------ Source data

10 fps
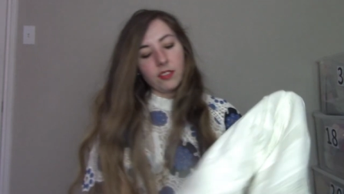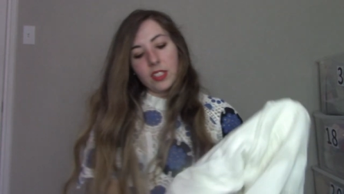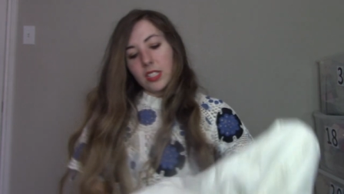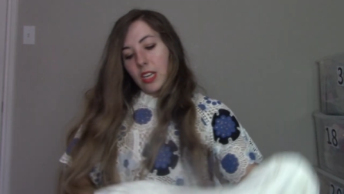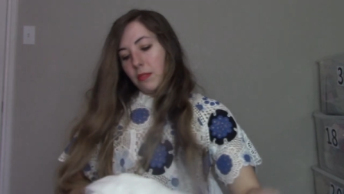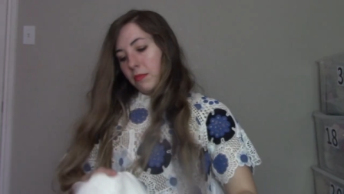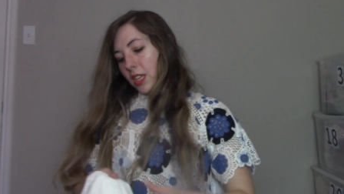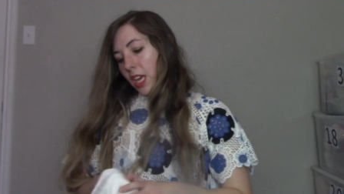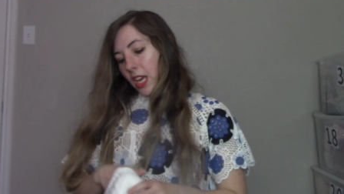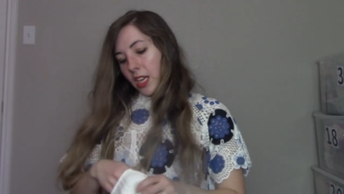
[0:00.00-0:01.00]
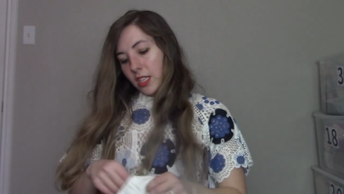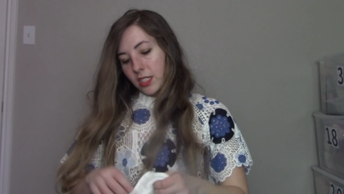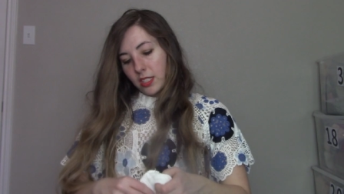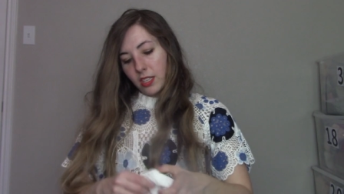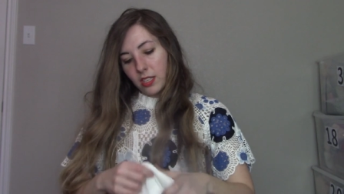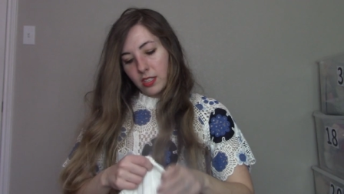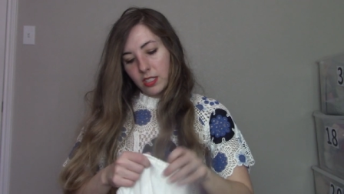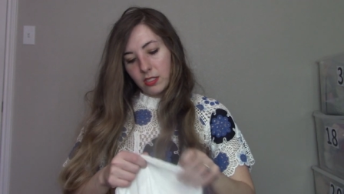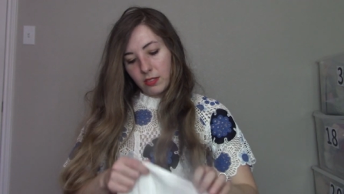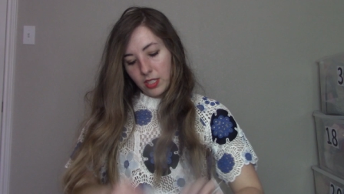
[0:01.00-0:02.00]
of the same case.
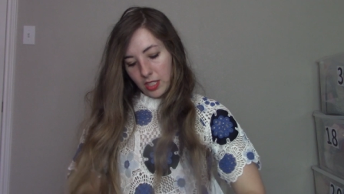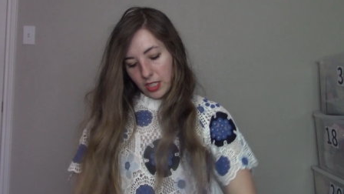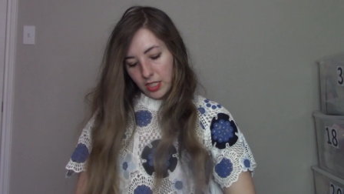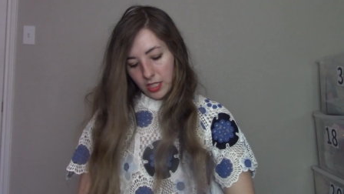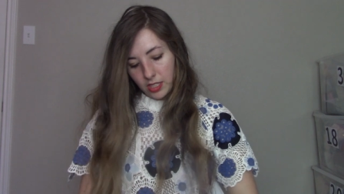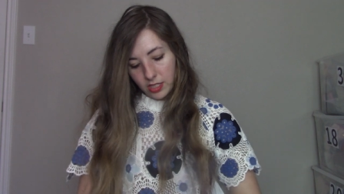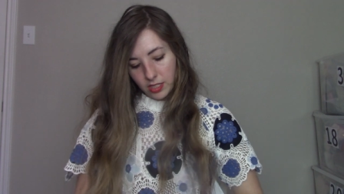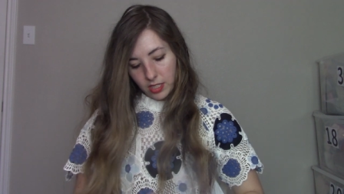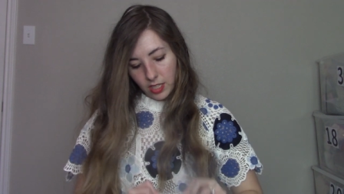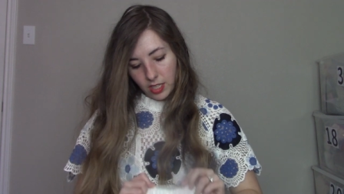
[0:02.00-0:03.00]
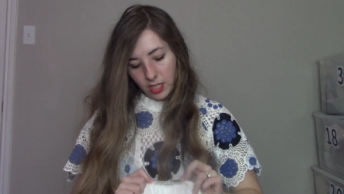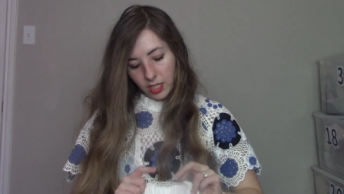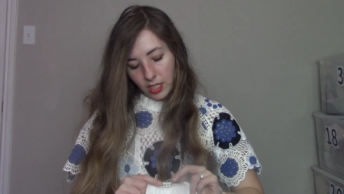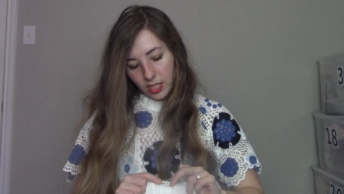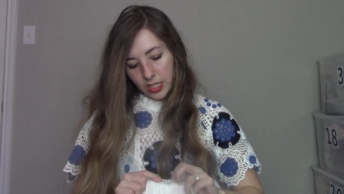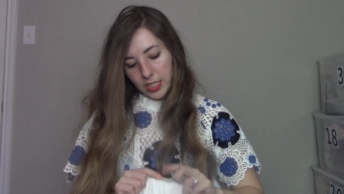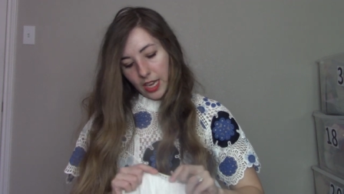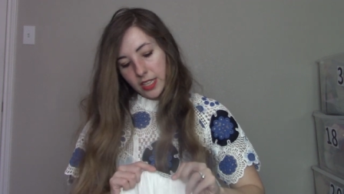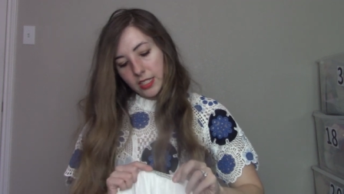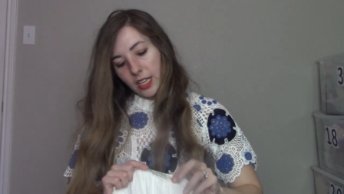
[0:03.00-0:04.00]
This one is a
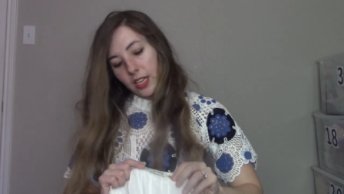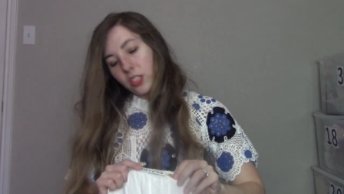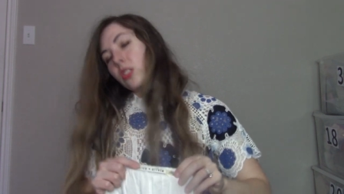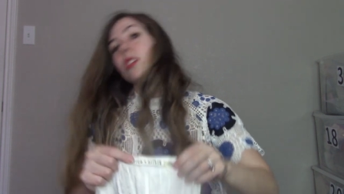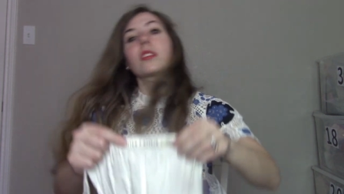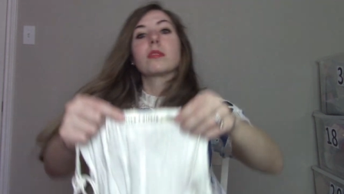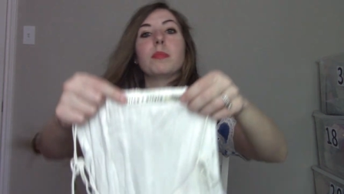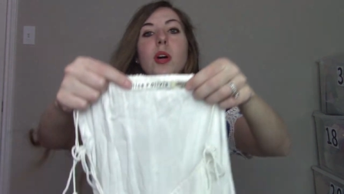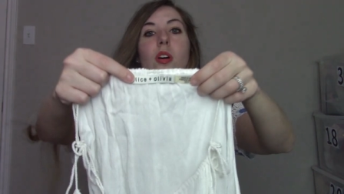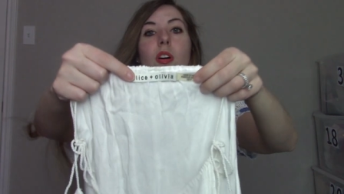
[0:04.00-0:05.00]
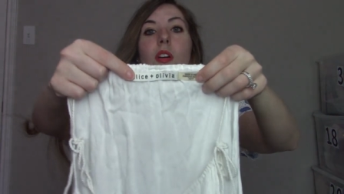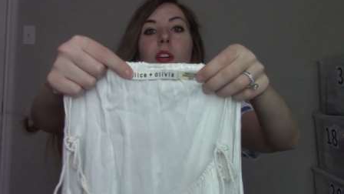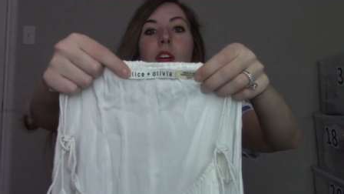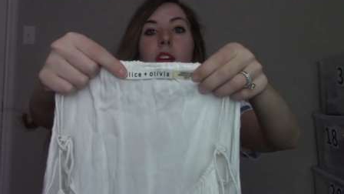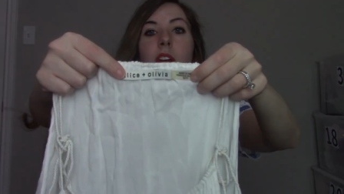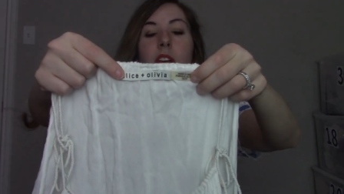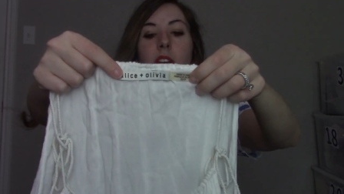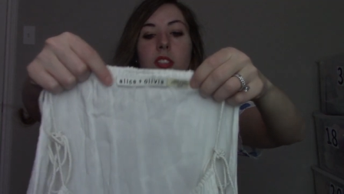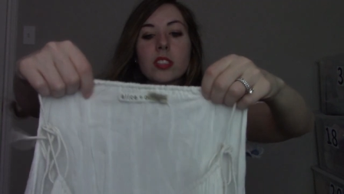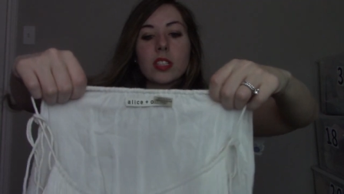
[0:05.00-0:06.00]
size extra small.
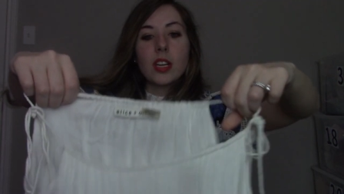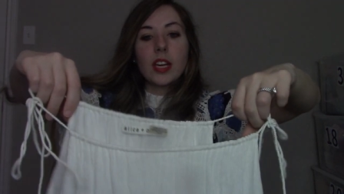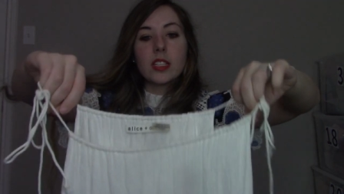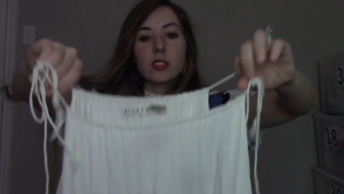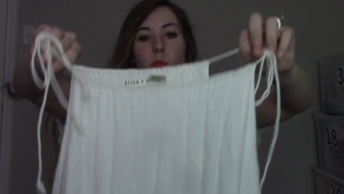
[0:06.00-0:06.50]
It's just a nice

------------

Task details: The output must be every line of the records, printed exactly, with the pictures omitted.

Answer to this task:
10 fps
[0:00.00-0:01.00]
[0:01.00-0:02.00]
of the same case.
[0:02.00-0:03.00]
[0:03.00-0:04.00]
This one is a
[0:04.00-0:05.00]
[0:05.00-0:06.00]
size extra small.
[0:06.00-0:06.50]
It's just a nice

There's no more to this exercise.